### Input material:
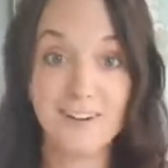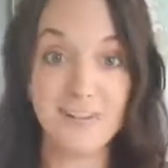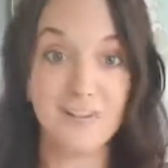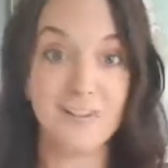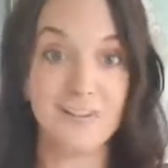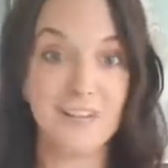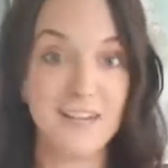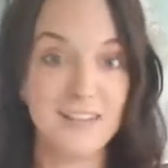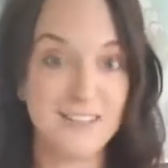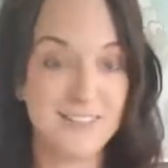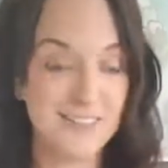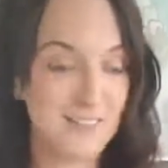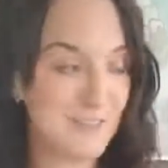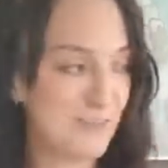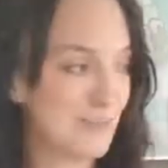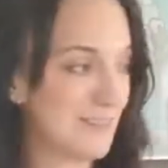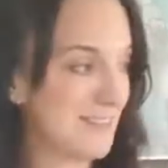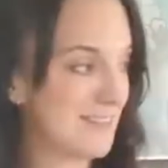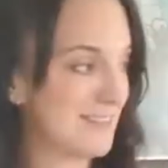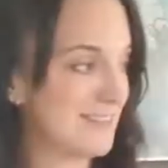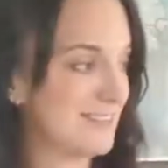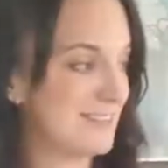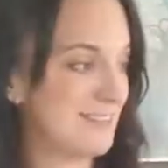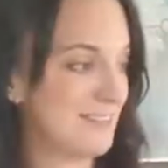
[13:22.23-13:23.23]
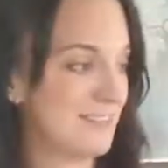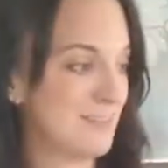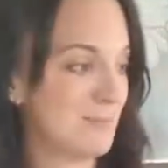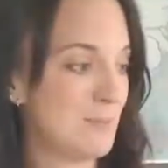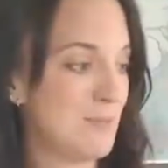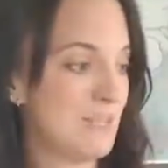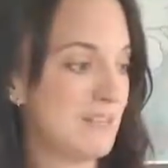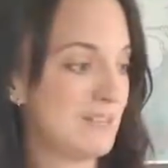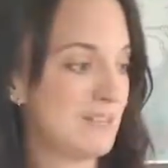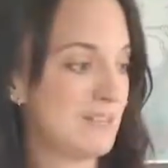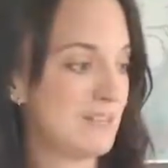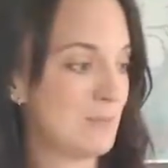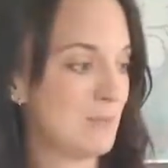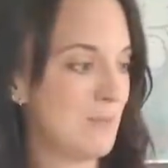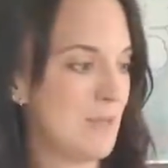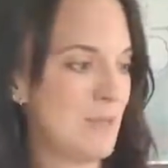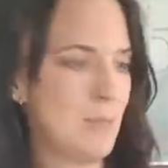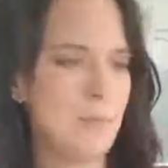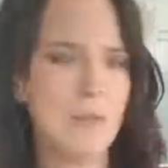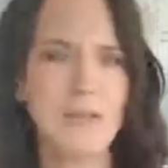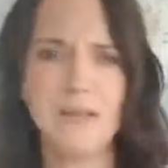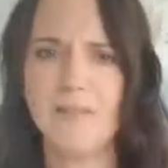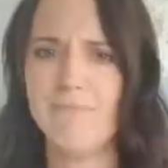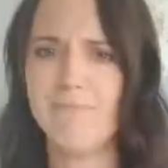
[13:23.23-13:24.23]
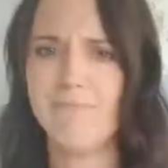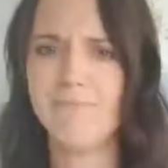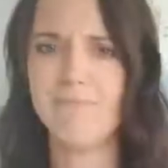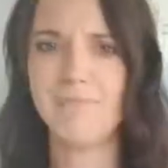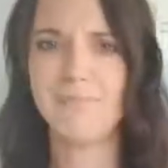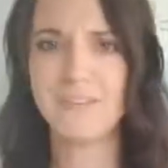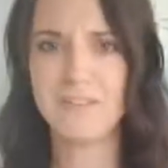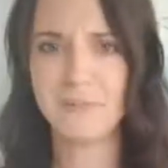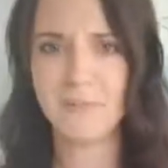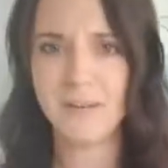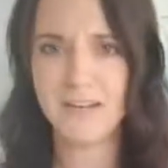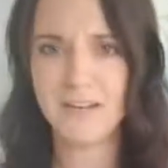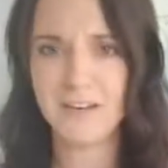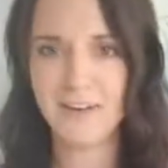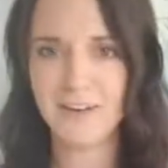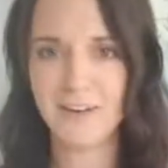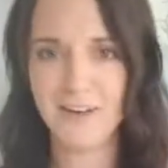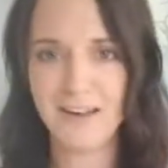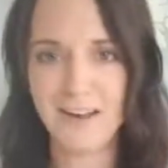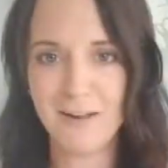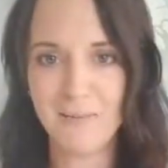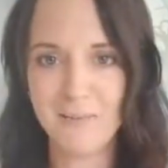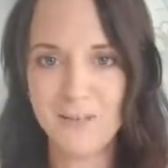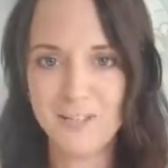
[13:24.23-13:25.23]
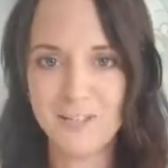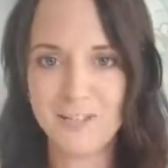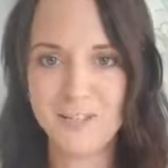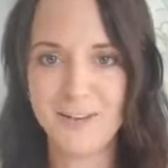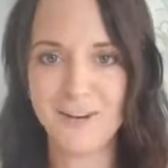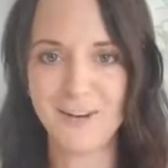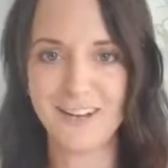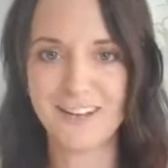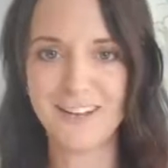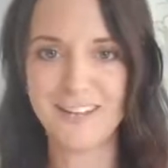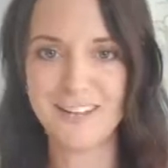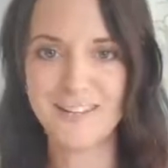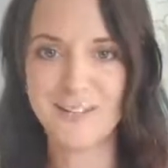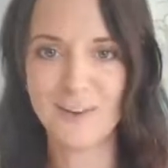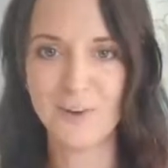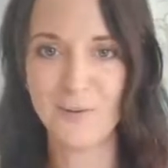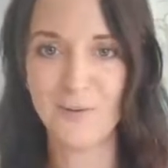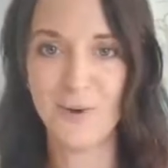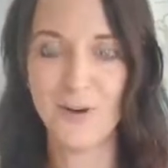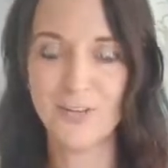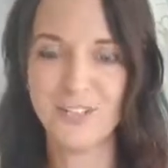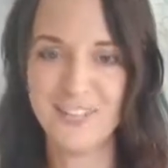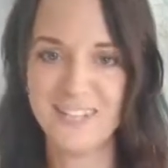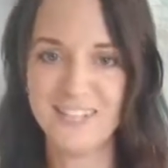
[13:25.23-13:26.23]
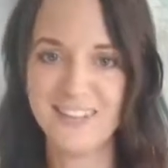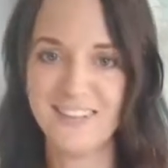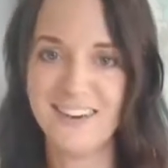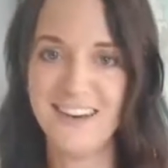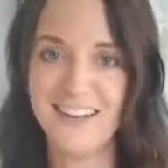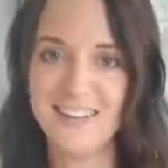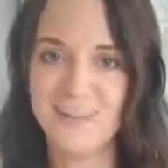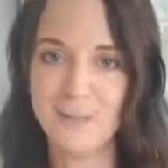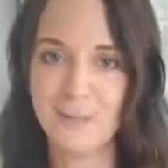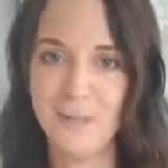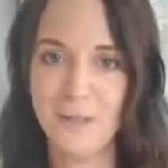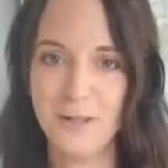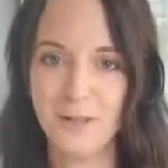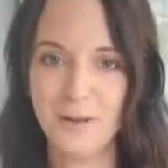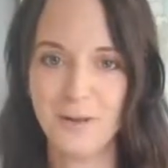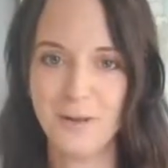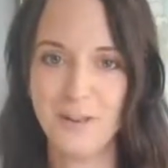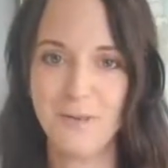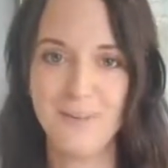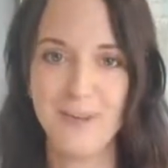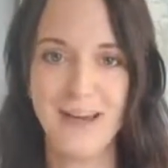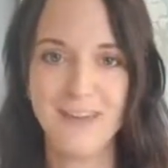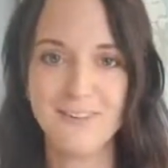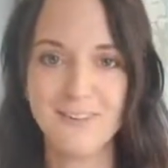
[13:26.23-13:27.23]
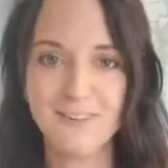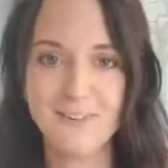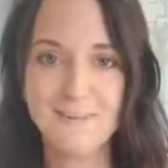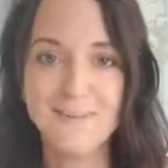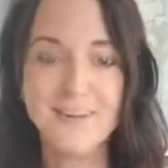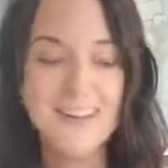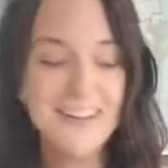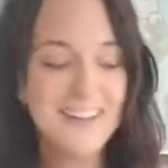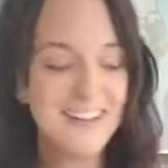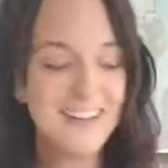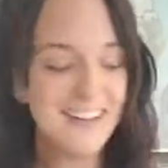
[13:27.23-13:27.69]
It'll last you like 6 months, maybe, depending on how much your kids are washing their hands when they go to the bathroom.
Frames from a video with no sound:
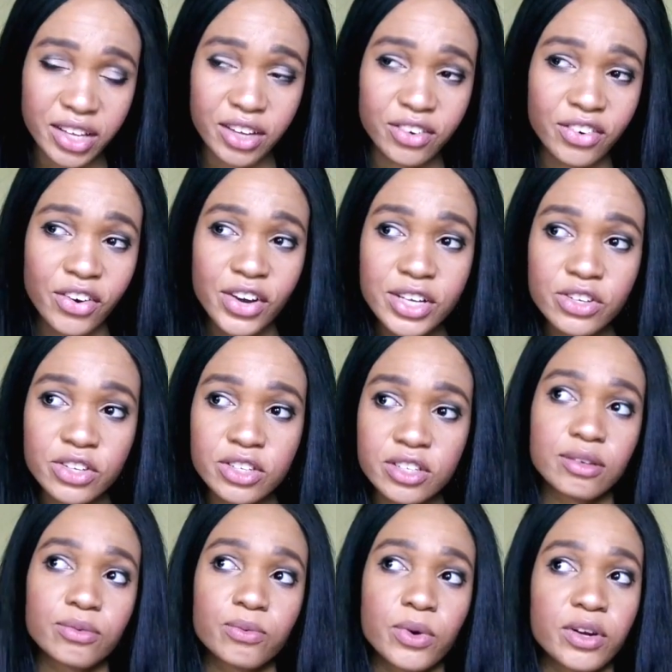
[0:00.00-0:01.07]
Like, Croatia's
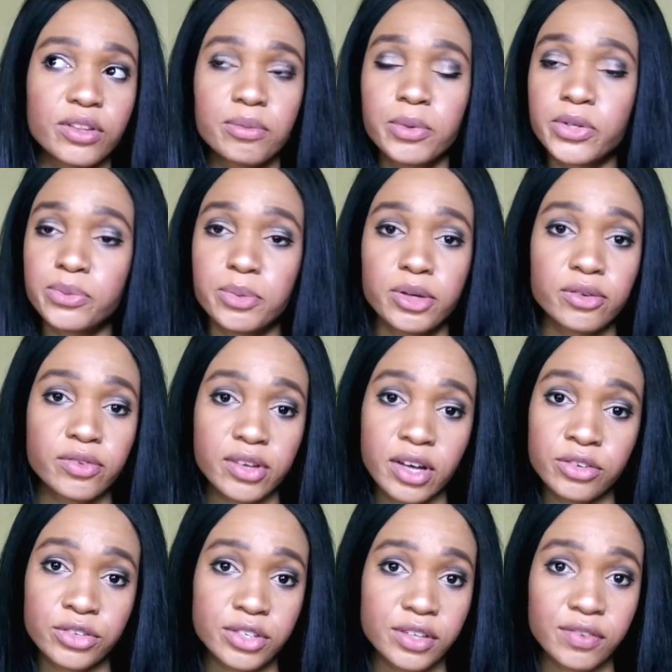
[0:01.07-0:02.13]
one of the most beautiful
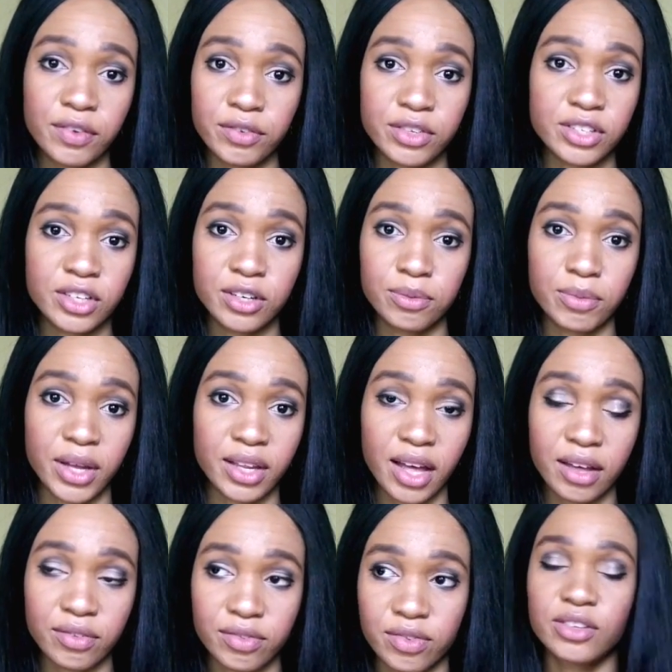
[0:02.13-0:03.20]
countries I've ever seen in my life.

### What you are asked to do:
Starting from the line where "[13:25.23-13:26.23]" appears, copy every line through the end of the material, both ends included, but no pictures.

### Written solution:
[13:25.23-13:26.23]
[13:26.23-13:27.23]
[13:27.23-13:27.69]
It'll last you like 6 months, maybe, depending on how much your kids are washing their hands when they go to the bathroom.
Frames from a video with no sound:
[0:00.00-0:01.07]
Like, Croatia's
[0:01.07-0:02.13]
one of the most beautiful
[0:02.13-0:03.20]
countries I've ever seen in my life.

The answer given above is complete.